A novel tropical cyclone (TC) size estimation model (TC-SEM) in the western North Pacific was developed based on a convolutional neural network (CNN) using geostationary satellite infrared (IR) images. The proposed TC-SEM was tested using three CNN schemes: a single-task regression model that separately estimated the radius of maximum wind (RMW) and the radius of 34 kt wind (R34) of the TC, a multi-task regression model that estimated the RMW and R34 simultaneously, and a multi-task regression model using best-track TC intensity information. For model training, validation, and testing, 29,730, 2505, and 11,624 geostationary satellite images of the region around the center of the TC, respectively, were used, each containing four IR bands: short-wavelength IR (3.7 mu m), water vapor (6.7 mu m), IR1 (10.8 mu m), and IR2 (12.0 mu m).

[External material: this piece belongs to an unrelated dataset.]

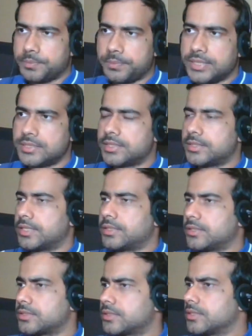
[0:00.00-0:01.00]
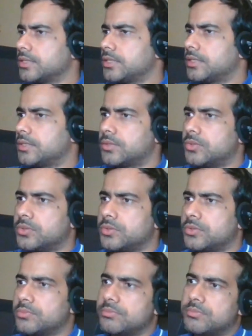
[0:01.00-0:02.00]
Basic techniques,
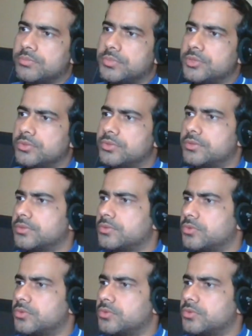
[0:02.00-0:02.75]
don't use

The results showed that the multi-task model performed better than the single-task model due to knowledge sharing and its ability to solve multiple interrelated tasks simultaneously. The inclusion of TC intensity information in the multi-task model further improved the performance of the RMW and R34 estimations, with correlations (mean absolute errors) of 0.95 (2.05 nmi) and 0.93 (9.77 nmi), respectively, which represent significant improvements over the performance of existing linear regression statistical methods. The results suggested that this CNN model using geostationary satellite images may be a powerful tool for estimating TC sizes in operational TC forecasts.